Machine vision systems are now commonplace in many industrial inspection applications. However, this wasn't always the case. When the first machine vision systems were deployed in the 1980s, they were available from just a handful of vendors. These systems were expensive, often contained proprietary software and hardware, and were often rather unreliable.
Much has changed since then. Today, with a firm understanding of the application to be solved, systems integrators can choose from an array of cameras, interfaces, lighting and software from hundreds of vendors with which to develop machine vision systems. Needless to say, developing such systems from such OEM components results in systems that are more reliable and cost a fraction of what they did decades ago.
Among the different types of sensors and cameras available to meet challenging requirements are UV-based cameras for semiconductor inspection, visible light-based systems for industrial inspection, and IR detectors for medical and military applications. As the price of such detectors and cameras continues to fall, systems integrators will deploy them in more demanding multi-spectral applications.
Visible and IR systems can, for example, be used to detect whether a cap is properly fitted on a detergent bottle while at the same time examining whether the bottle is filled correctly. In security and surveillance systems, combining such multi-detector systems with sophisticated tracking software allows law enforcement officials to automatically track potential suspects.

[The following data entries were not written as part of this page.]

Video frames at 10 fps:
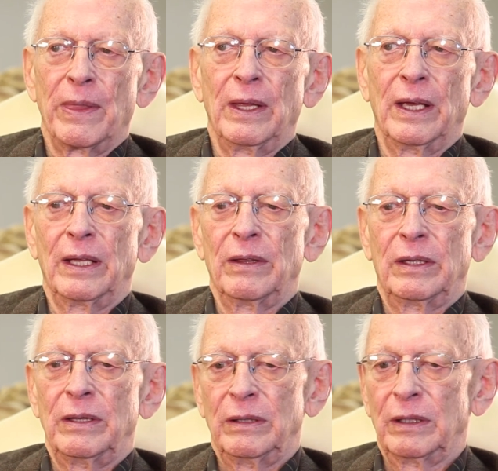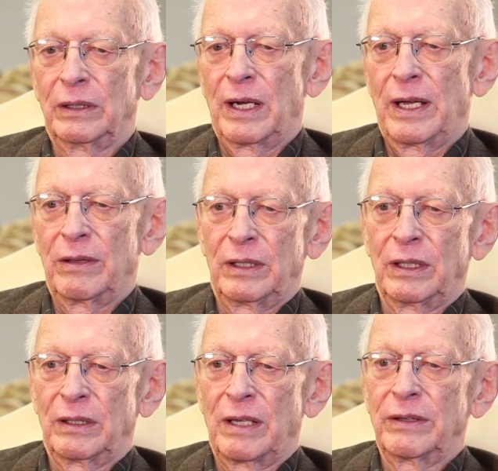and the guy
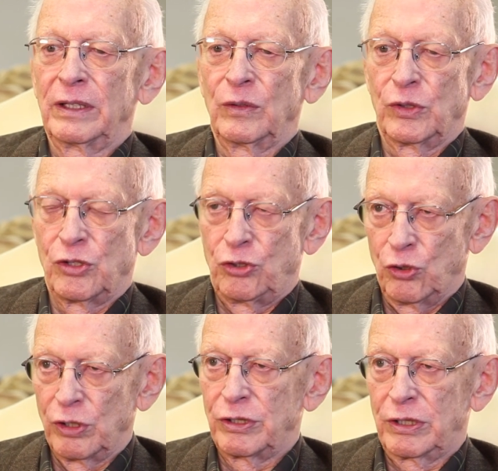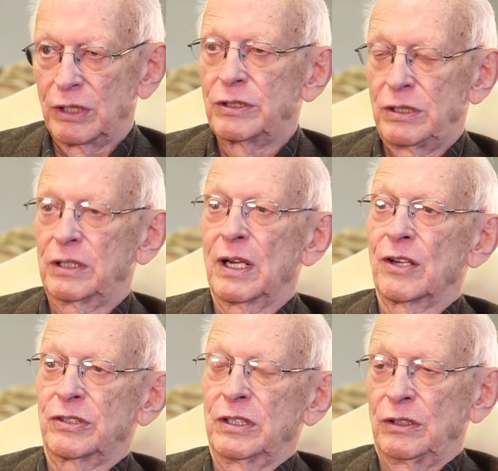there, I think it was George
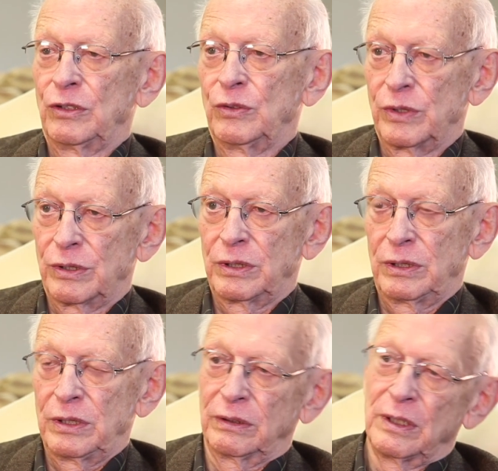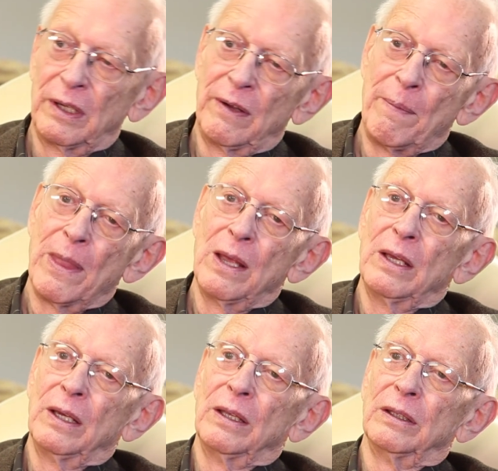Kistiakowsky, who was the, uh,
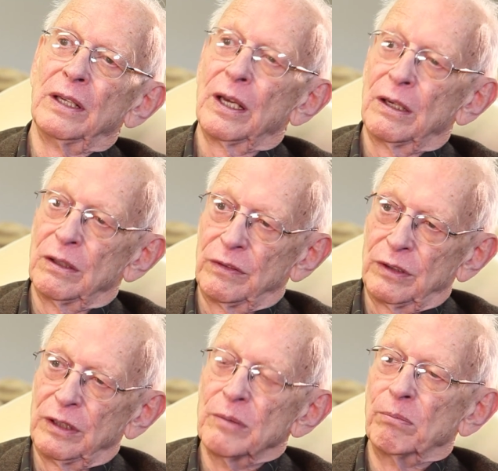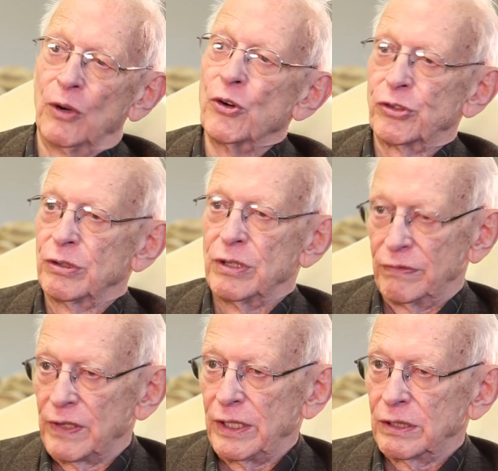the head of the implosion
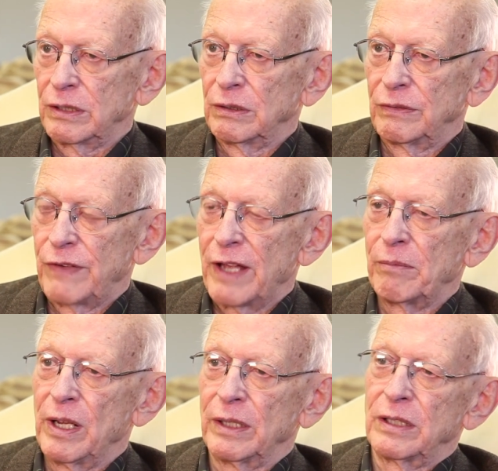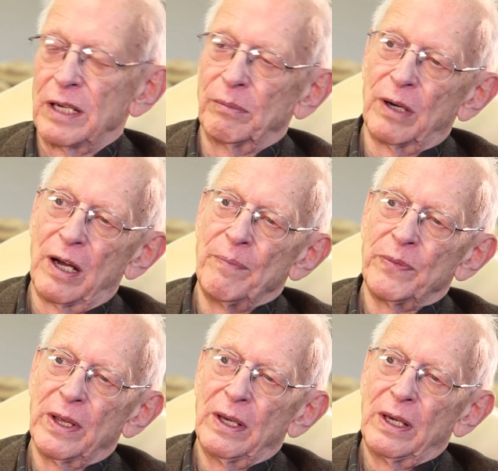device, the fat man type bomb.
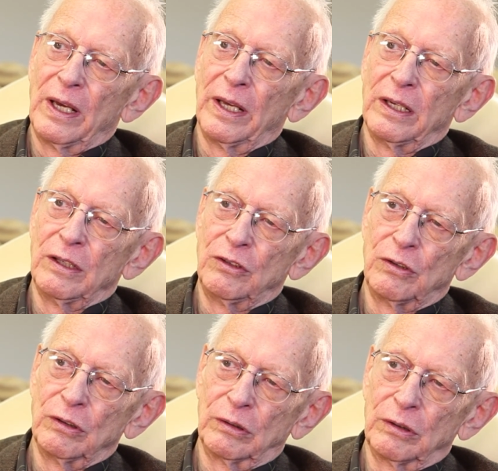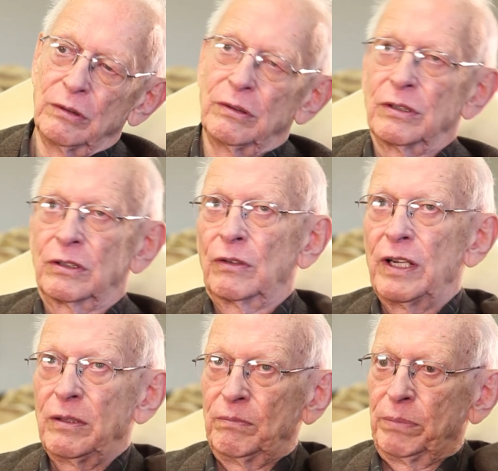And he drew, drew this
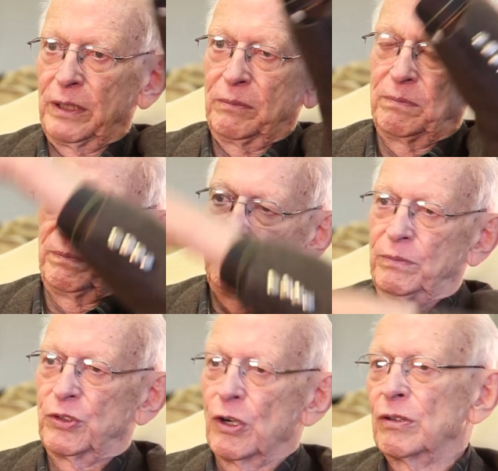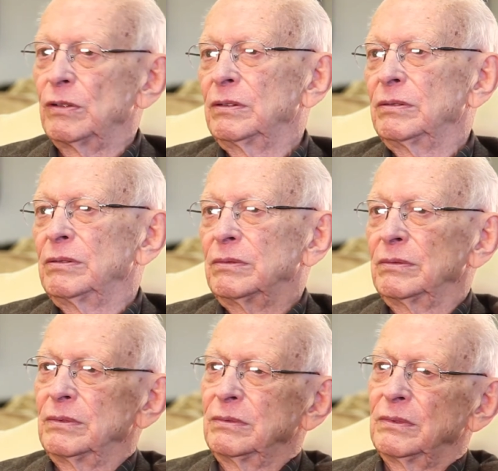great big circle
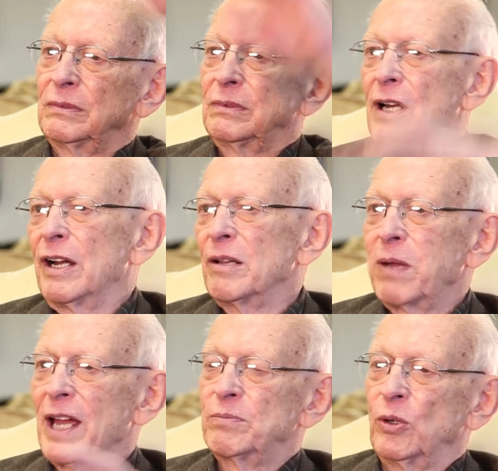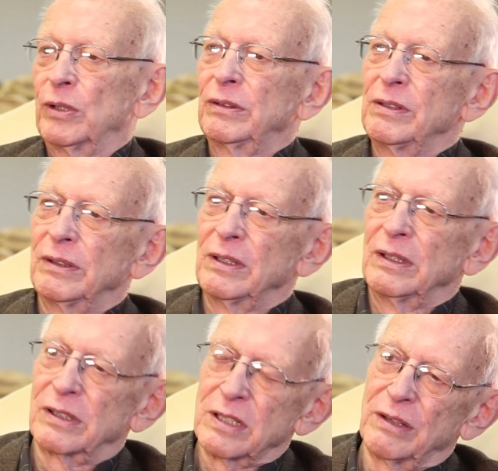on a blackboard
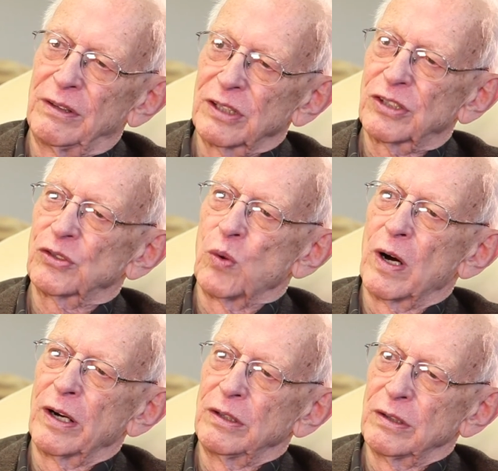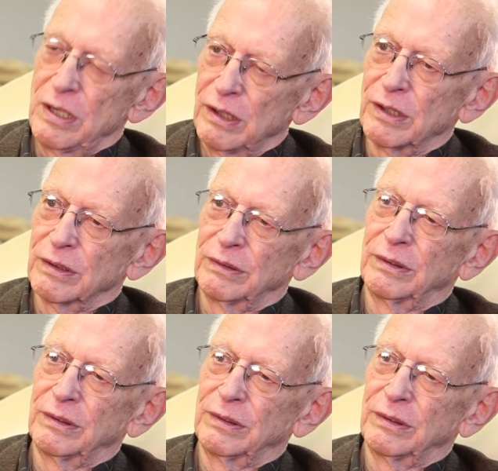and said, This is why you're here.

In many of these applications, however, different types of cameras and detectors must be used to detect these various wavelengths, increasing their cost. Realizing this, a number of companies are now building detectors and cameras that can span wider wavelengths.

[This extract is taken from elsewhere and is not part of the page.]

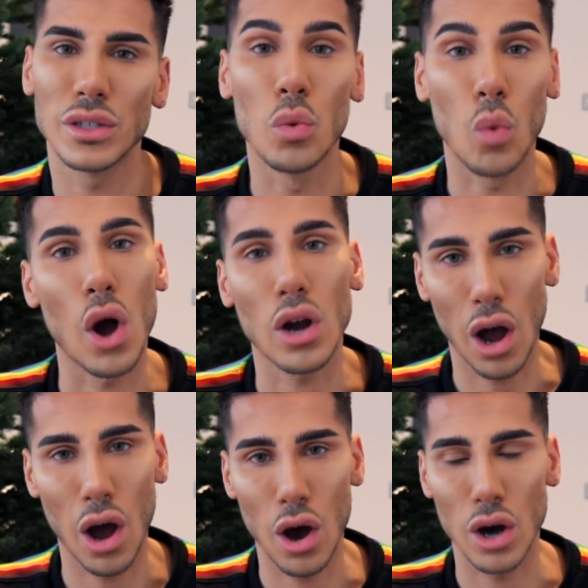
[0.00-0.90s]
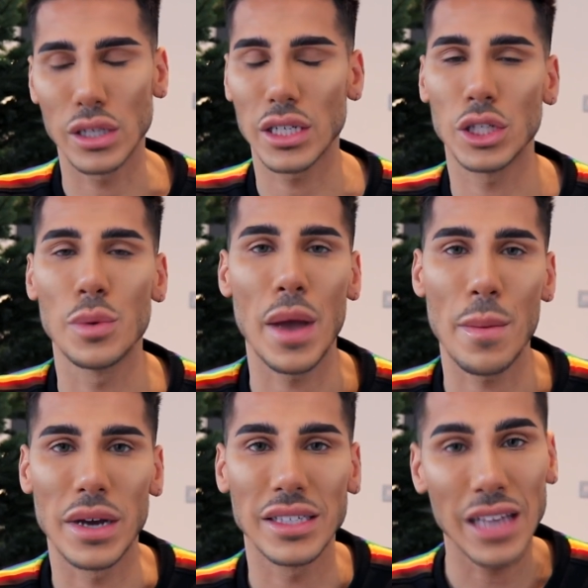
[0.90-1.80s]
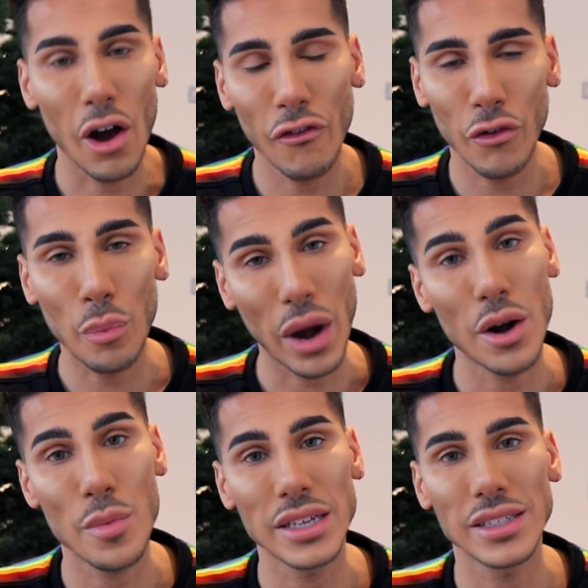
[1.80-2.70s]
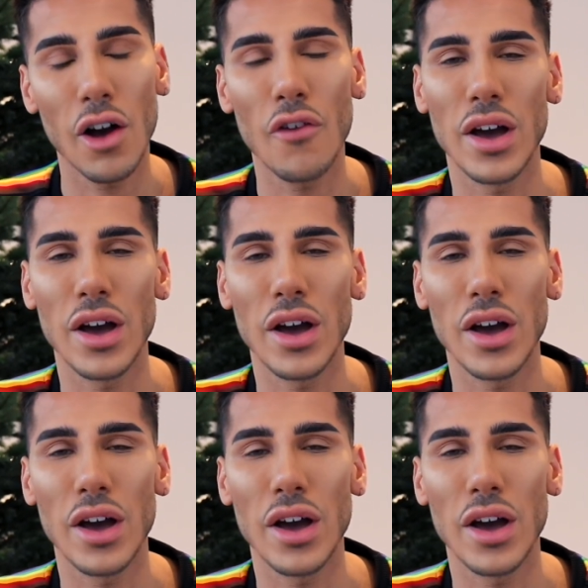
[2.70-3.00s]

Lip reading: to work hard to make myself feel proud of myself,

To do so, some vendors have incorporated two or three different types of detectors in their camera designs, allowing multi-spectral images to be captured with one single camera head. Also becoming available are CMOS-based imagers and cameras that span the visible to near infrared spectrum. While the spectral response of such detectors is not as sensitive in the infrared as their InGaAs counterparts, they are proving useful in applications where highly sensitive IR imaging may not be required.

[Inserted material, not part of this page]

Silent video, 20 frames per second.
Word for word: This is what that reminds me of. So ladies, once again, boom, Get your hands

Much of this development begs the question of whether true multi-spectral imagers could span larger ranges of the electromagnetic spectrum. Simple incarnations of such devices may first use filters similar to Bayer patterns to capture limited wavelengths at multiple frequencies. Other more complex implementations may use a combination of Group 5-7 elements. Just as machine vision systems were costly over 30 years ago, however, such detectors and the cameras based around them would initially be expensive and limited to military applications.